Computational Efficiency
Memoir's selective retrieval mechanism yields significant resource savings compared to complete memory incorporation strategies. Training memory usage is reduced by 55%, and training latency by 88%, making Memoir suitable for deployment in resource-constrained settings.
Ablation Studies
Ablations confirm the necessity of both observation and history retrieval, the superiority of imagination-guided queries over random or exhaustive memory access, and the benefits of advanced world model architectures (Transformer with overshooting). Incorporating neighbor viewpoints and completing partial observations further enhance navigation performance.

Figure 5: Hyper-parameter study for retrieval mechanisms, showing the impact of filter rates and search width on navigation performance.
Failure Modes and Future Directions
Failure analysis reveals limitations in world model predictive accuracy and retrieval confidence, particularly in distinguishing spatially similar but semantically distinct targets.
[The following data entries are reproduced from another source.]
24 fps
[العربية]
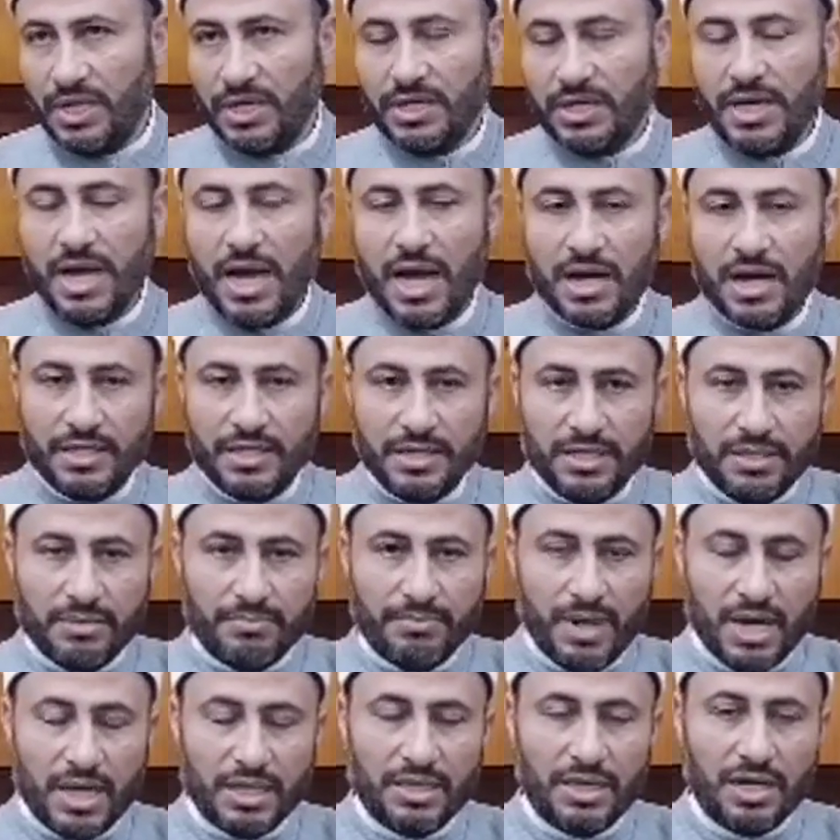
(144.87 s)
يعني
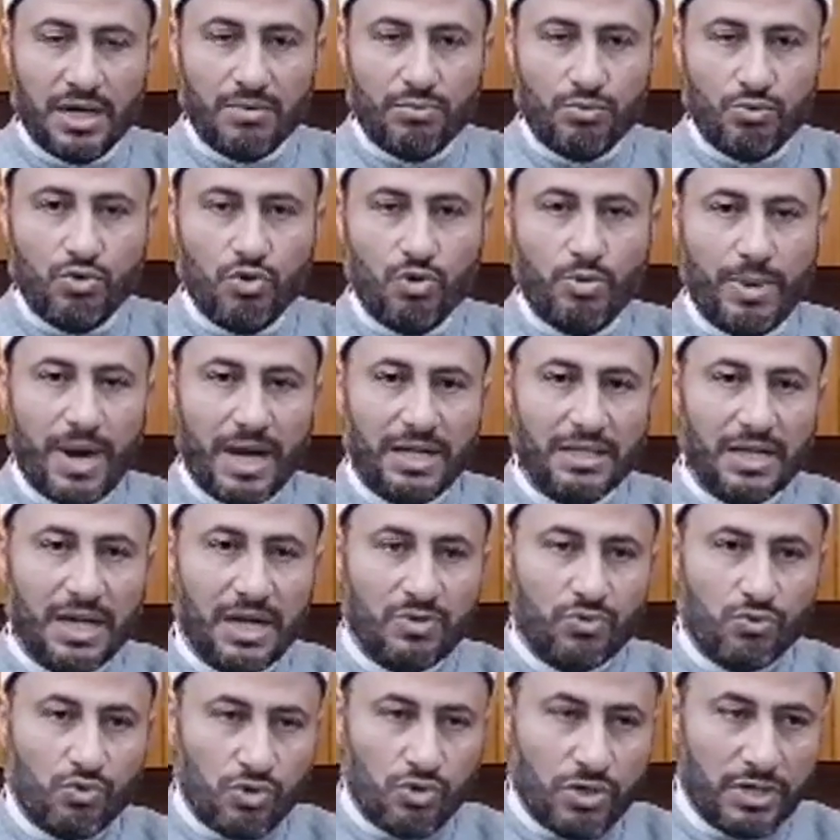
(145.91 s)
مات أبوه بعد
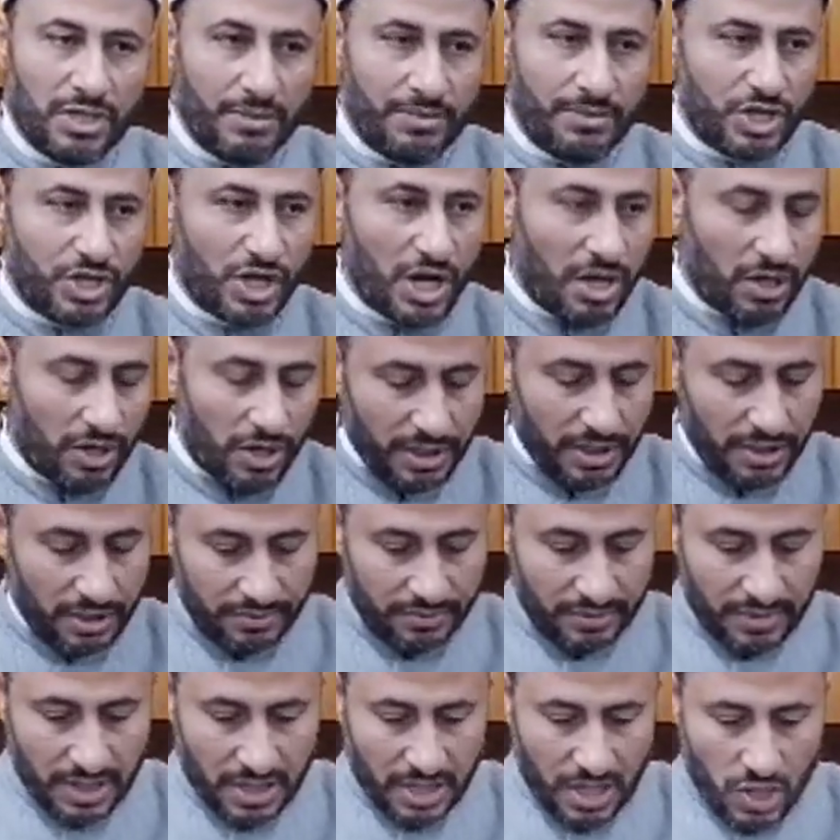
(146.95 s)
أن ولد بشهرين
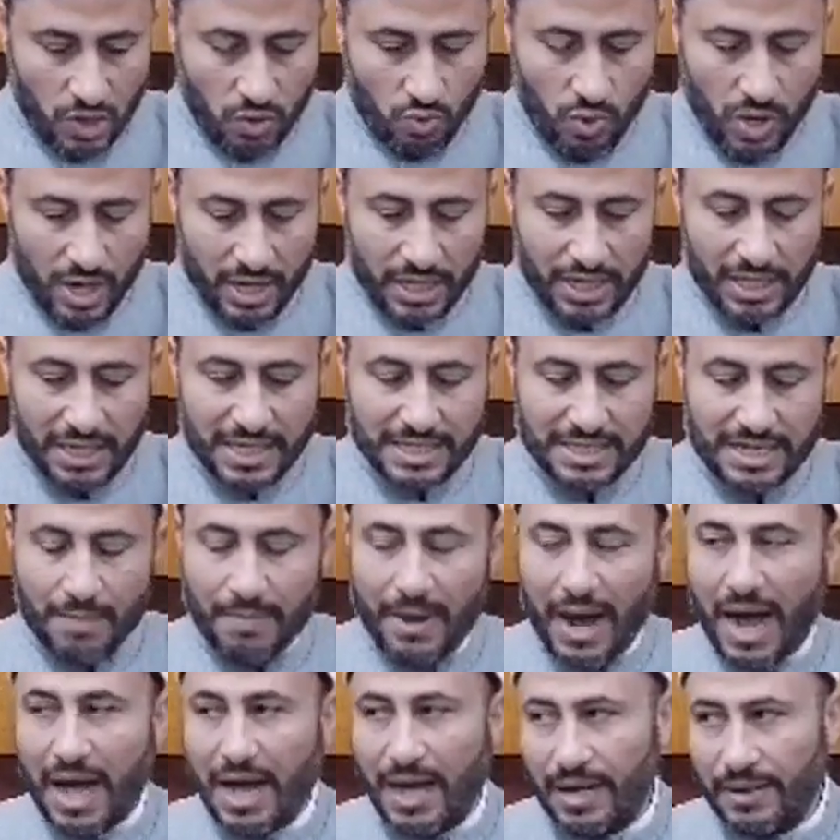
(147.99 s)
وقيل
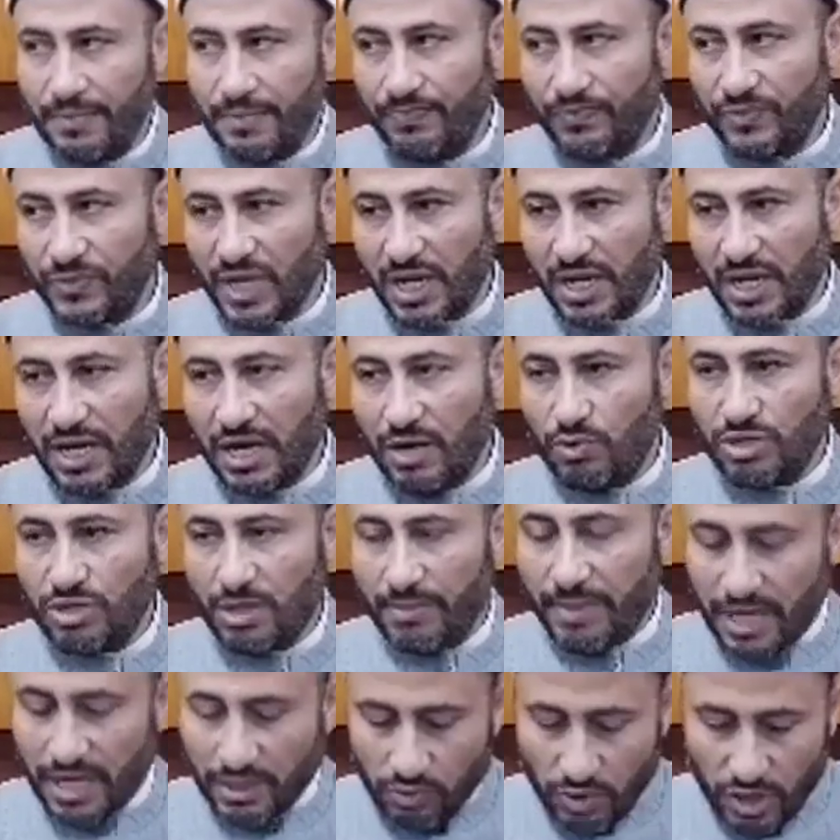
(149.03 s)
سبعة يعني له
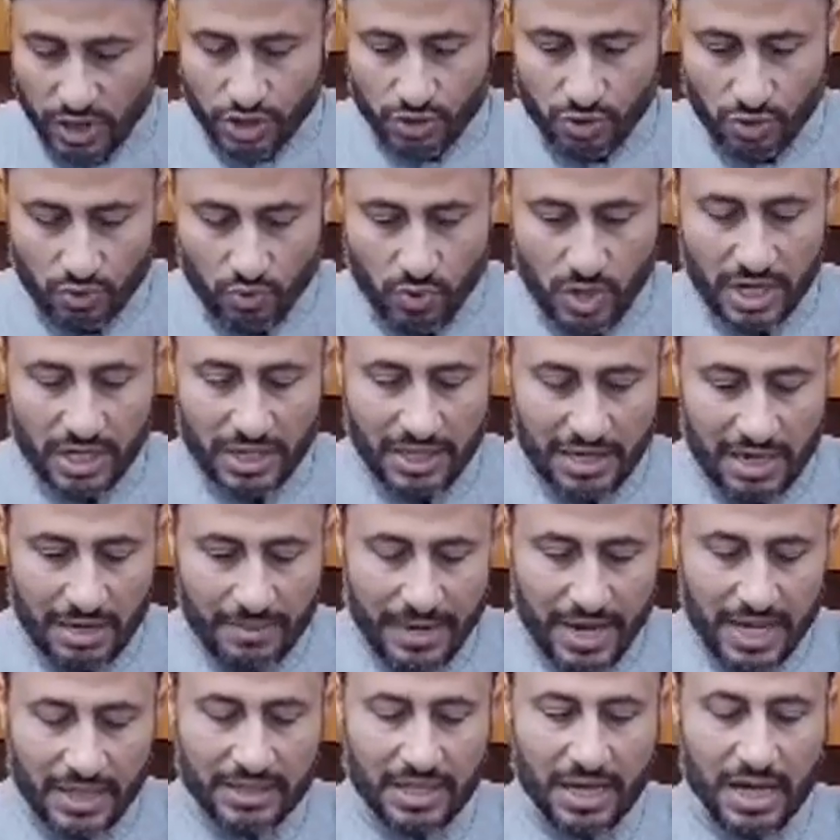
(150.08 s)
سبعة أشهر وقيل
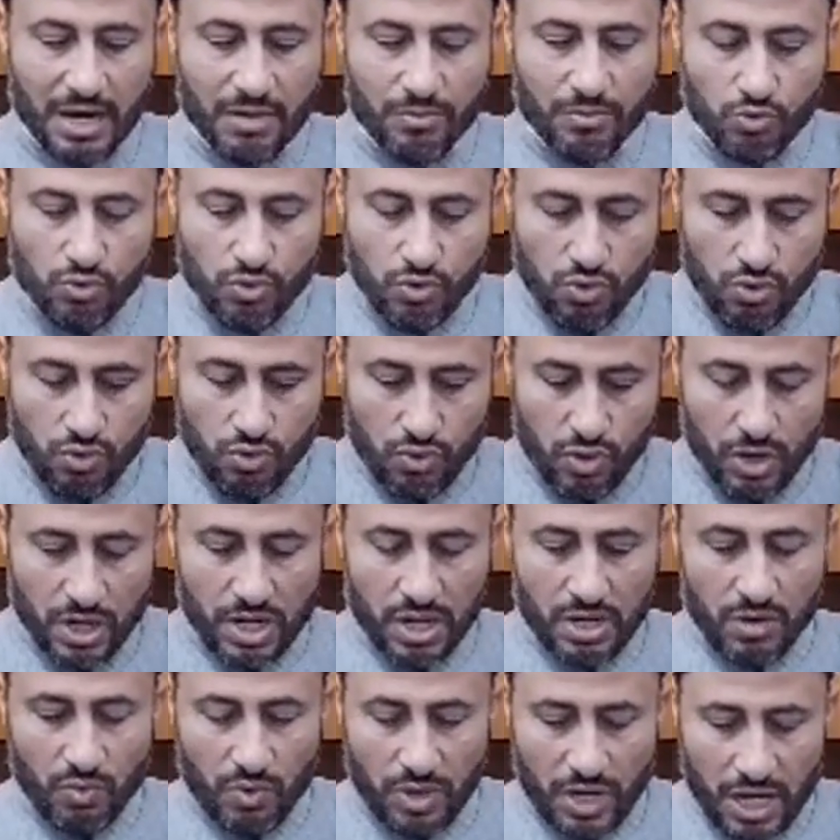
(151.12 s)
مات أبوه
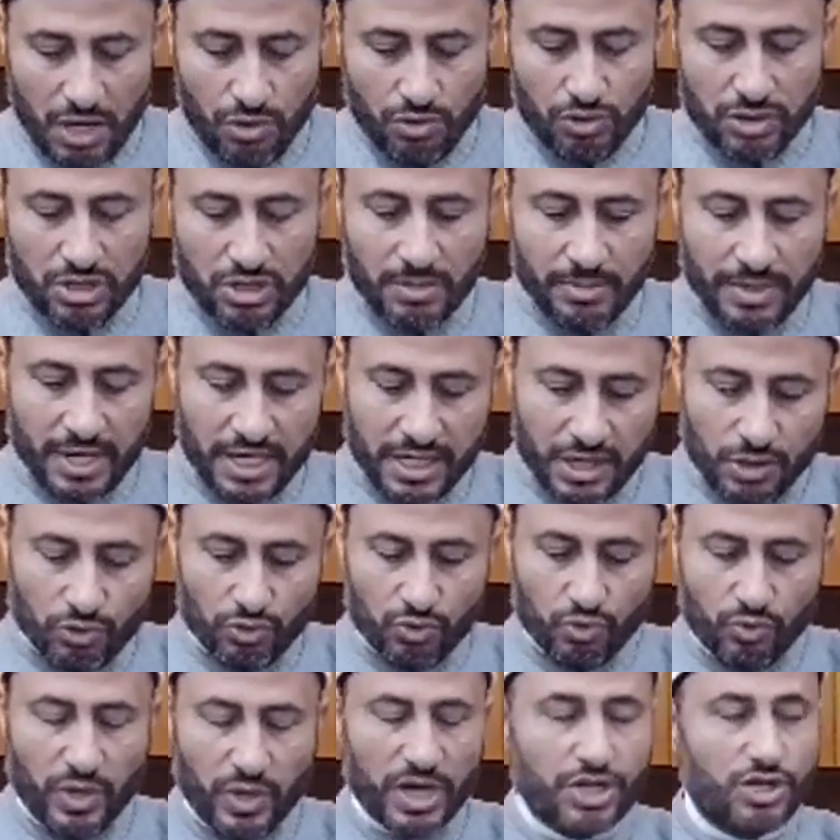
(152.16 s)
وله ثمانية
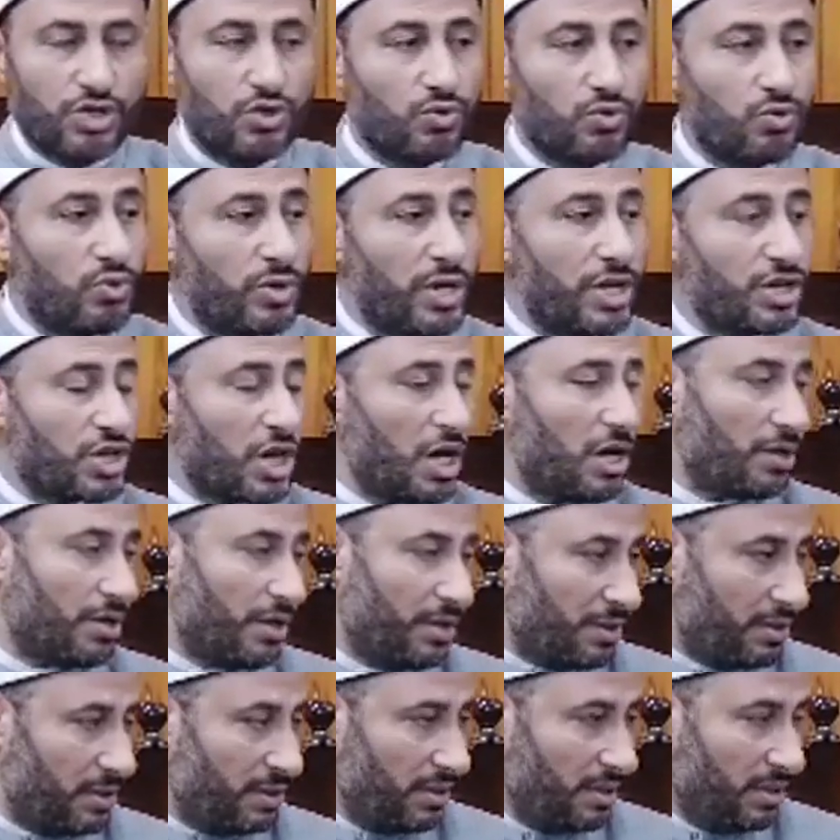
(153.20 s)
وعشرون
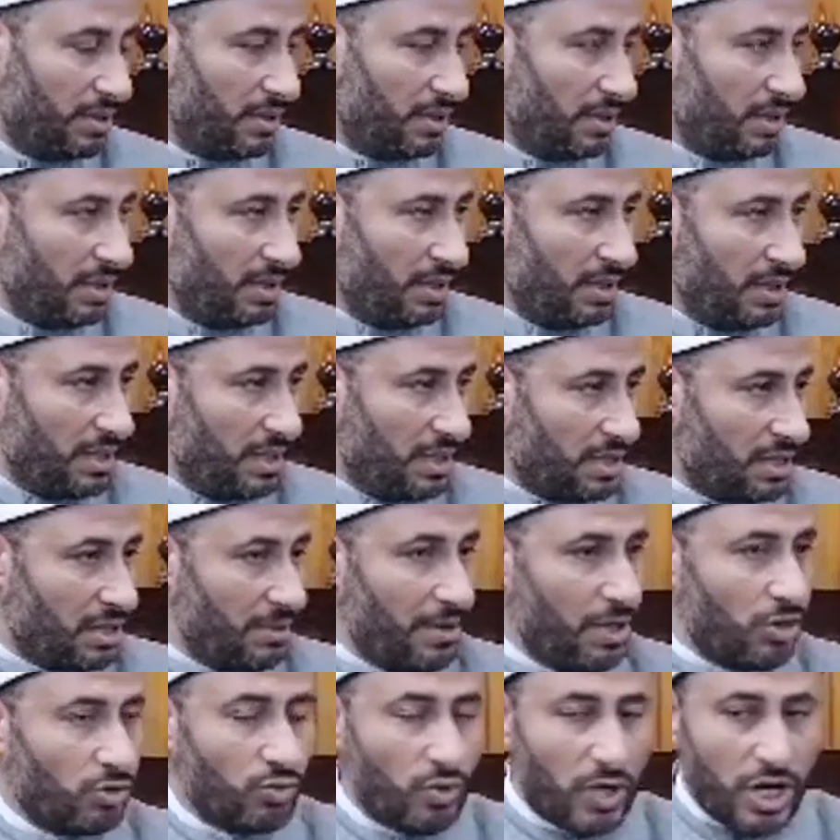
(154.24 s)
شهرا
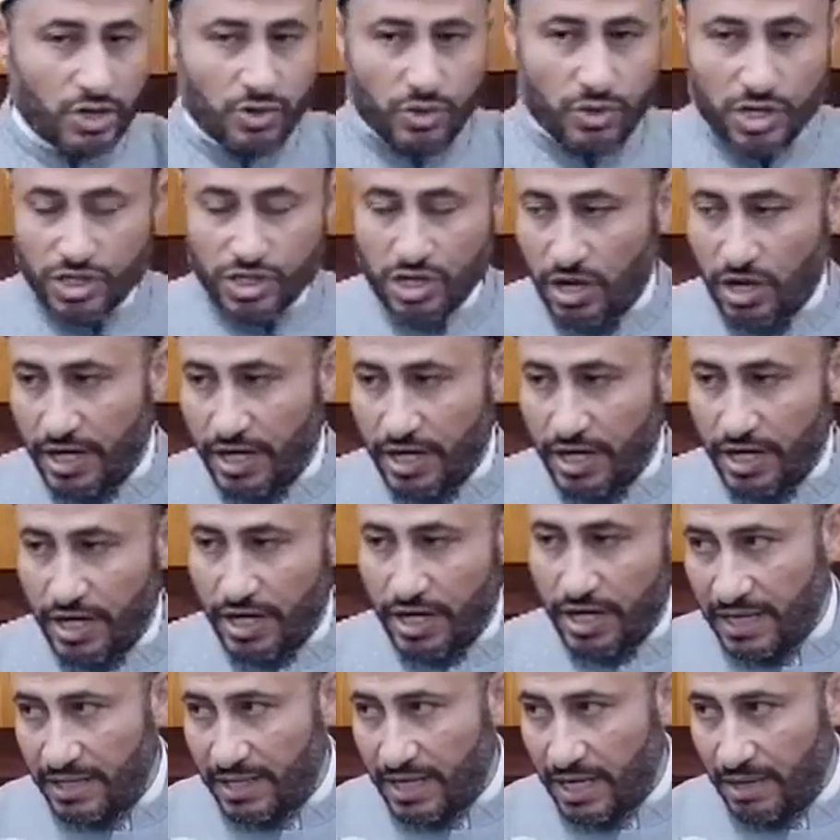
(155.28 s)
ثمانية وعشرون شهرا
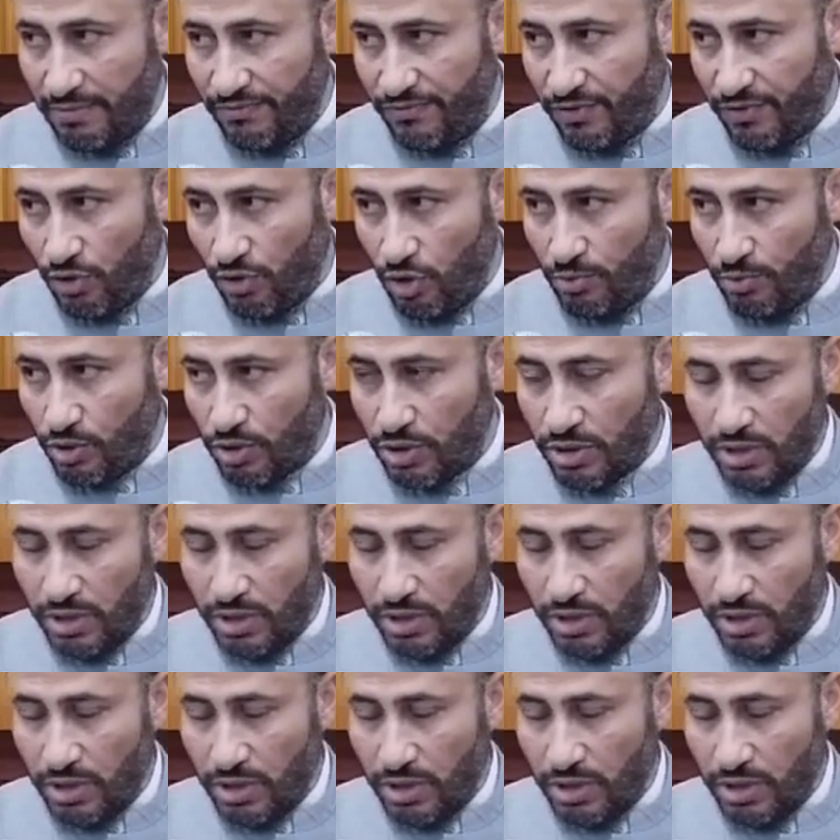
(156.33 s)
يعني كم في العمر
The agent may over-exploit retrieved experience, failing to explore novel alternatives when memory is misleading.
Figure 6: Visualization of failure modes in imagination-guided memory retrieval, highlighting retrieval ambiguities and exploitation-exploration trade-offs.
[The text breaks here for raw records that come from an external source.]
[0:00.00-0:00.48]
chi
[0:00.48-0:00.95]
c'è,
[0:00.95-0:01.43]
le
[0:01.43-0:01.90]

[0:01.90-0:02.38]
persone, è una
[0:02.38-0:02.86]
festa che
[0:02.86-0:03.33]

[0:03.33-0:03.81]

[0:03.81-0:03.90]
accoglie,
Implications and Future Work
Memoir establishes a principled connection between predictive simulation and explicit memory retrieval for embodied navigation. The approach demonstrates that imagination-guided, adaptive memory access enables agents to leverage both environmental and behavioral experience for robust, scalable navigation. The substantial gap between current performance and the oracle upper bound motivates further research in world model scaling, explicit spatial relationship modeling, and confidence-aware retrieval mechanisms.
Potential future developments include:
- Large-scale pretraining of world models for improved predictive fidelity.
- Integration of spatial reasoning modules to enhance retrieval discrimination.
- Dynamic confidence estimation for balancing exploitation and exploration during navigation.
Conclusion
Memoir introduces an imagination-guided experience retrieval paradigm for memory-persistent VLN, leveraging a language-conditioned world model and hybrid viewpoint-level memory to enable adaptive, efficient, and effective navigation. Extensive empirical results validate the approach's superiority in both performance and resource efficiency, while ablation and failure analyses highlight avenues for further advancement in predictive retrieval and embodied intelligence.